Add "node_compat = true" to your wrangler.toml file and make sure to prefix the module name with "node:" to enable Node.js compatibility.
これはそのままで、node:stream
や node:querystring
とする必要があるけどそうなっていないためにエラーとなっているようです。
node:
のprefixはNode.jsではつけることが推奨されていますし、後述するほかのruntimeでも同等のAPIを利用するために明示的に書くことを要求されることがあるため、一般にこれからの開発ではつけておくのが良いのでしょう。
v9.1.0時点でこれらの問題はそれぞれ解決されているため、昔は利用できなかったものの、現在は@line/bot-sdkがCloudflare Workersでも利用できるようになったのだと考えられます。
どうやらfetch
が使われ始めたのはこのバージョンからのようです。

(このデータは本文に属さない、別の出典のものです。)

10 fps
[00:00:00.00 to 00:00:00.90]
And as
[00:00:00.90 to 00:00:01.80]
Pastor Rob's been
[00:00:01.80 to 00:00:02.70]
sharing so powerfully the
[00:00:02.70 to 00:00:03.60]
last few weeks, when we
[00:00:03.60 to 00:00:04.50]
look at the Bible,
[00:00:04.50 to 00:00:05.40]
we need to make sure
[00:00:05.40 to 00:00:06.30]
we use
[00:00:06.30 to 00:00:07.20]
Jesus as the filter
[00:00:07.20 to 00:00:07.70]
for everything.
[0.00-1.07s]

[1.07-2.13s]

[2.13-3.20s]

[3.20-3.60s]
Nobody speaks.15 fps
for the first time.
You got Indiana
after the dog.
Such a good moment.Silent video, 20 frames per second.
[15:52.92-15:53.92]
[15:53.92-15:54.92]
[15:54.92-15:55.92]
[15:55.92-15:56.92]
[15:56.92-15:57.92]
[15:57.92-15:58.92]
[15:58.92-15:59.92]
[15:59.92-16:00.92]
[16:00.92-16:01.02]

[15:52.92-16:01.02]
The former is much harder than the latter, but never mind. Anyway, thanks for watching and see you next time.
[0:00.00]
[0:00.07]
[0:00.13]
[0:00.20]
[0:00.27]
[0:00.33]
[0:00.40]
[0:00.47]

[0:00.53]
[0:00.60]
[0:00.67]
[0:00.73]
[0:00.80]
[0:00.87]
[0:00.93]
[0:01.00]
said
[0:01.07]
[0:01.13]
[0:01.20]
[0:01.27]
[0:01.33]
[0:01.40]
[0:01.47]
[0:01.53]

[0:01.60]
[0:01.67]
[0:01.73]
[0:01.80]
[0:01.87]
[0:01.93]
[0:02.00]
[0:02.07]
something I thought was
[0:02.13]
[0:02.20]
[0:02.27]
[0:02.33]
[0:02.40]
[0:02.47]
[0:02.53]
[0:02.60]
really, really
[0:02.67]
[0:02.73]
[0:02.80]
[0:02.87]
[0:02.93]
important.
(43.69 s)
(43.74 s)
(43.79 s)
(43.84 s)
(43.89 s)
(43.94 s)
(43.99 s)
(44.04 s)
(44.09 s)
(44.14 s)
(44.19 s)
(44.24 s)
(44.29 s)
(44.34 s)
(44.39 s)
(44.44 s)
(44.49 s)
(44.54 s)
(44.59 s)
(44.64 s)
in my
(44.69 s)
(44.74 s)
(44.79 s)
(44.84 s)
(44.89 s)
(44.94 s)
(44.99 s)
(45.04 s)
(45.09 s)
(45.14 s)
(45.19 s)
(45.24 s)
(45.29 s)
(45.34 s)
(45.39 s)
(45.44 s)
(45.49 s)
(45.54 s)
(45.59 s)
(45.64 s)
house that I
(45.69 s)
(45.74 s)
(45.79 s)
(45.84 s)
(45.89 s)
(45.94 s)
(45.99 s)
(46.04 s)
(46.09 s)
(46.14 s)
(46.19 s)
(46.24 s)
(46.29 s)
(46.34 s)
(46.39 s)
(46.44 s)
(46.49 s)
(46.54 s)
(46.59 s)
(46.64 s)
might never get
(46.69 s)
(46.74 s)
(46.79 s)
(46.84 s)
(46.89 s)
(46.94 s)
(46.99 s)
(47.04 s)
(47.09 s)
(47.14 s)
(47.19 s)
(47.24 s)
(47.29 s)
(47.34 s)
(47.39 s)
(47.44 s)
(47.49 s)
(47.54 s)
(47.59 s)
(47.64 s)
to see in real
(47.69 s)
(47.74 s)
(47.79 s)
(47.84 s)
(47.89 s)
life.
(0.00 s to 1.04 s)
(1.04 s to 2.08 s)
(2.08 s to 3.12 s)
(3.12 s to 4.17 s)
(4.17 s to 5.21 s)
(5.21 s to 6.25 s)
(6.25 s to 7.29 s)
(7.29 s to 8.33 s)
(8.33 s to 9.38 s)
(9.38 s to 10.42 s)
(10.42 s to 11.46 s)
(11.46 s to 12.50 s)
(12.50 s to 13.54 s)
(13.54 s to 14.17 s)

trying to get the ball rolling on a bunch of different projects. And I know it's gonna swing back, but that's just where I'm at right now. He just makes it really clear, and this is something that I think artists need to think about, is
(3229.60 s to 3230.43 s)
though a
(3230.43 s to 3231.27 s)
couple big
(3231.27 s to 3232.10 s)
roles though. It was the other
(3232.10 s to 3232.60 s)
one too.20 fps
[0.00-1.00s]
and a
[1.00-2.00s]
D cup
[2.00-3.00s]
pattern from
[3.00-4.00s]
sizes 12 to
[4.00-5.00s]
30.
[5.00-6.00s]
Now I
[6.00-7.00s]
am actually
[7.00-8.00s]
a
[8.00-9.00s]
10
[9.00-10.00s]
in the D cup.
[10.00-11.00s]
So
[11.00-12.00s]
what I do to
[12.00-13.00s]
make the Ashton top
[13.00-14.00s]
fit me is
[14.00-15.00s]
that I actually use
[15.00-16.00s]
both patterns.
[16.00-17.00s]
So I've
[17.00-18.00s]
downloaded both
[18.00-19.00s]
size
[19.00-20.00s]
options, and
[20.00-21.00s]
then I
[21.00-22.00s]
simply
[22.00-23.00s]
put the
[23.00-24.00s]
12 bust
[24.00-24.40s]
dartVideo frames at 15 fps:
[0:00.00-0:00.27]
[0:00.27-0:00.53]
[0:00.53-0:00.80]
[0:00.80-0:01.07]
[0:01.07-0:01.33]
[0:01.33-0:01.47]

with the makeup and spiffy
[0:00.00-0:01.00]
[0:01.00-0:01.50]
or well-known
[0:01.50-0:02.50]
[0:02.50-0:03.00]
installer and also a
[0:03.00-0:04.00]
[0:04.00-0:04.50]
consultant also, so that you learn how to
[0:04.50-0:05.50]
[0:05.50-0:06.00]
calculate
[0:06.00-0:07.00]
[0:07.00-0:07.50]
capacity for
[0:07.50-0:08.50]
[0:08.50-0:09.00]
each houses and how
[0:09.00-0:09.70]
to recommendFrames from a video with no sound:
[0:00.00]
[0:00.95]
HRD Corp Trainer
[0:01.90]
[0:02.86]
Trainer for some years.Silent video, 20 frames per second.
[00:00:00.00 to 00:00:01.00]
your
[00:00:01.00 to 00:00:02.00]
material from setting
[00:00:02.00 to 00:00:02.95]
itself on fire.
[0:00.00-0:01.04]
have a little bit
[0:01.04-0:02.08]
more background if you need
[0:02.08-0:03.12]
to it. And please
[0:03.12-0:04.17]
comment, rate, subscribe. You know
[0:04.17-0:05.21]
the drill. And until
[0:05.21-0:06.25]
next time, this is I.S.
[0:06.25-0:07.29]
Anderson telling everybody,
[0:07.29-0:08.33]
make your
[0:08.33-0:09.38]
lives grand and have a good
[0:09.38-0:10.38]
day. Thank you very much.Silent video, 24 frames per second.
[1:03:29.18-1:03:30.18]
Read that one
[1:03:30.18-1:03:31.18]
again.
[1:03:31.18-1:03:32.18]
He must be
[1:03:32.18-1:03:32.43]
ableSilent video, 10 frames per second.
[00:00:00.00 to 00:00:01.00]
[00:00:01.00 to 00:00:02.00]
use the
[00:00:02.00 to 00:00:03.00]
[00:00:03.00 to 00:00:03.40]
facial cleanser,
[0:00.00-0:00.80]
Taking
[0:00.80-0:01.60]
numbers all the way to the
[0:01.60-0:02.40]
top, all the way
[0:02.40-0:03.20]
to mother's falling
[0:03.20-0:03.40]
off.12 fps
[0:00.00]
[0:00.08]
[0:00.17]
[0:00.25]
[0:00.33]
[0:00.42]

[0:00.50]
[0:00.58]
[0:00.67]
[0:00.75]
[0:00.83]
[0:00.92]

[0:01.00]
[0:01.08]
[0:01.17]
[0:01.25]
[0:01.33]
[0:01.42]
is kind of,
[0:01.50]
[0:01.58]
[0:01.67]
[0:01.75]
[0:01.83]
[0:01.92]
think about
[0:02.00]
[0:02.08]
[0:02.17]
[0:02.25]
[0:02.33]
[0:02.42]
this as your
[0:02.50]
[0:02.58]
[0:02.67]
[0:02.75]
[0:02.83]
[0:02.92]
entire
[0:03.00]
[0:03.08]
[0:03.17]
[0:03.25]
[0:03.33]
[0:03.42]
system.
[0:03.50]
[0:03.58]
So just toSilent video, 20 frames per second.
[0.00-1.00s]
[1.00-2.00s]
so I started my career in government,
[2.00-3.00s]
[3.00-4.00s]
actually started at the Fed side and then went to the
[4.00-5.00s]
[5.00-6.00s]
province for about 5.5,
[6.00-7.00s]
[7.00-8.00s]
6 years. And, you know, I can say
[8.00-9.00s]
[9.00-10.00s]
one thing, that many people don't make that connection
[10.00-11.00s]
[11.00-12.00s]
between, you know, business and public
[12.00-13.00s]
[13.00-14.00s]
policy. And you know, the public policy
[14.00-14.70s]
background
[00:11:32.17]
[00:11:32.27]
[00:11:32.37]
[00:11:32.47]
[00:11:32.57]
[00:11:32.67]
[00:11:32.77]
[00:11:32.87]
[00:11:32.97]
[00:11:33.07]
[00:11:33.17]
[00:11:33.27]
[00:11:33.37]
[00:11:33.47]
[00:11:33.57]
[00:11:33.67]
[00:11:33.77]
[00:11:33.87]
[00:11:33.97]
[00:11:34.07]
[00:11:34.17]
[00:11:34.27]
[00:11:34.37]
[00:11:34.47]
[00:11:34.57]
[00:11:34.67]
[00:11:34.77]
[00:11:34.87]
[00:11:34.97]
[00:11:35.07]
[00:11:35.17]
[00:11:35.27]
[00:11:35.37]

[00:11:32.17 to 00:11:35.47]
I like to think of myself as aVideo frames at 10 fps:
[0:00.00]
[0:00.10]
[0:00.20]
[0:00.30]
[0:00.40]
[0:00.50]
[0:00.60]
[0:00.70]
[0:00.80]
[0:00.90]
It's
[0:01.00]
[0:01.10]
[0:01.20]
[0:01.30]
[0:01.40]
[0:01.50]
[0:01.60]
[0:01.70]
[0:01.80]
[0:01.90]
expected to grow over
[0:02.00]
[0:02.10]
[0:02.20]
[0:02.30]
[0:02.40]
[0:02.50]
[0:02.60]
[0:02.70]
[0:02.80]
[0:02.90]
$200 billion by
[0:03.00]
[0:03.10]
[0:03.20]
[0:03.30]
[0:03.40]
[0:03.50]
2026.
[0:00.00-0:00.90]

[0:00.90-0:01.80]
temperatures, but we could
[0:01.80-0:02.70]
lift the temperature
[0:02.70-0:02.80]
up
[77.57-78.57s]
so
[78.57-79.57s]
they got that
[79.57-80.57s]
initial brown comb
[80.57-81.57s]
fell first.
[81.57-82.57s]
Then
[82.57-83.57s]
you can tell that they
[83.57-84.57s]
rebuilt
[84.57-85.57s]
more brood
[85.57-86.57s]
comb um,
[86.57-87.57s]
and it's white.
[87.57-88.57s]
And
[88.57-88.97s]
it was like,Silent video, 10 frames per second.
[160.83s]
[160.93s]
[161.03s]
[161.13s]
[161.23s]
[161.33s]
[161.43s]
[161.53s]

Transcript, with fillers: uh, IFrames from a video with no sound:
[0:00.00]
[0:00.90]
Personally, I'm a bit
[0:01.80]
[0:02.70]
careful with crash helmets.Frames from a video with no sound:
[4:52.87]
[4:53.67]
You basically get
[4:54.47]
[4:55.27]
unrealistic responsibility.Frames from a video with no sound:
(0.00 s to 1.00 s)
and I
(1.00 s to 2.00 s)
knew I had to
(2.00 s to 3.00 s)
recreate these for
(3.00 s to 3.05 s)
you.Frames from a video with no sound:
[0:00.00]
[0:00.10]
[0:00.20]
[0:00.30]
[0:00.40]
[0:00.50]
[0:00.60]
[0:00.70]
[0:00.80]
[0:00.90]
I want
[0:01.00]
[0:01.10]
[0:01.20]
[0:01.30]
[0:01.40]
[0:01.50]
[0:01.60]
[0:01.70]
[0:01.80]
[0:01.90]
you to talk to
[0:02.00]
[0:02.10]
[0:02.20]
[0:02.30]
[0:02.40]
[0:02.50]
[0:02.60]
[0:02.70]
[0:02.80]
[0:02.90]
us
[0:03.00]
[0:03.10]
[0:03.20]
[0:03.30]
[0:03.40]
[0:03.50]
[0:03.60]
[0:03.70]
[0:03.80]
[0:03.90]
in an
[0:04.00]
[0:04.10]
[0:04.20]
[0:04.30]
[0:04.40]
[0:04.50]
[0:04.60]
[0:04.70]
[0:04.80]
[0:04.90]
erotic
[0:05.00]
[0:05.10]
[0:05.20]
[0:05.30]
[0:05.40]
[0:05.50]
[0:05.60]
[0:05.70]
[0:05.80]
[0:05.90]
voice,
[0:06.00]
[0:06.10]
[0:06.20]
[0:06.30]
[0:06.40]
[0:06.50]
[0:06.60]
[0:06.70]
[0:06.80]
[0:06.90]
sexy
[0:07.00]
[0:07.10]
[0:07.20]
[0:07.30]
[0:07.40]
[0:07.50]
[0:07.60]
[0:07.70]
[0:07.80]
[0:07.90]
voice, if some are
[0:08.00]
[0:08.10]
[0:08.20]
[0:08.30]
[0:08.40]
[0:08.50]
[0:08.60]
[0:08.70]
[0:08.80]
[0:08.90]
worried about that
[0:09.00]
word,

結果他のJavaScript runtimeでも利用しやすくなったのも嬉しい点です。
今回私が利用したlinebotのsdkに限らず、Node.js用のライブラリをCloudflare Workersのような他のJavaScript runtimeで動かすためには、各ライブラリがこのような対応をする必要があるのだと理解しました。
Bun でもある程度動く
BunもNode.jsとは異なるruntimeです。
Node.jsのいくつかのAPIに対して互換があります。
v1.1.5
の環境で動くことを確認しました。
bun run main.ts
とする場合は動きます。
ただし、 bun build main.ts
とした場合にエラーとなりました。
おそらく bun run main.ts
とした場合でも、linebotのsdkの内部でReadableを使っているものは動かないでしょう。
bun build main.ts
2 | import { Readable } from "node:stream";
^
error: No matching export in "node:stream" for import "Readable"
at /home/a/bun/node_modules/@line/bot-sdk/dist/http-axios.js:2:10
これはNode.jsの node:stream
にある Readable がBunではそもままでは利用できないため起きるようです。Cloudflare Workersと同じく、Node.jsと完全に互換性のあるAPIを提供するのは難しいようです。
コードを様々なruntimeで動くことを期待することは稀有に思いますが、先程のCloudflare Workersと同様にruntimeごとに細かい違いがあるため、ライブラリに頼ると様々なruntimeで動くことには期待できないように思いました。最近はAIの力を借りてライブラリなしでコードを書くことも簡単ですから、このような場合も短い時間で必要なコードを自分で書くことも視野に入れてみても良いのかもしれません。
Deno でも動く
DenoもNode.jsとは異なるruntimeです。
Node.jsのAPIに対してかなり強い互換があります。
v1.42.4
で動くことを確認しました。
deno run -A main.ts
として動作しました。-A
は普通そうするべきではなく、あくまで検証用であることに注意してください。
また、deno compile main.ts
をして生成されたファイルの実行も問題なくできました。
今回試したruntimeの中では、Denoが最も簡単に動作させることができました。
Cloudflare WorkersやBunではそれぞれつまずく点がありましたが、Denoではまったく工夫なく動きました。
まとめ
Cloudflare Workersでlinebotを作るためにlineのsdkが使えることを確かめました。honoを使う場合はwebhookの署名検証は自分で行う必要がありますが、ほぼコピペで大丈夫そうです。
また、過去なぜlineのbot sdkが動かなかったかについても少し調べました。
他のruntimeについては、Bunも一部特殊な対応が必要ですが動きました。
Denoでは全く工夫なく全てが動作しました。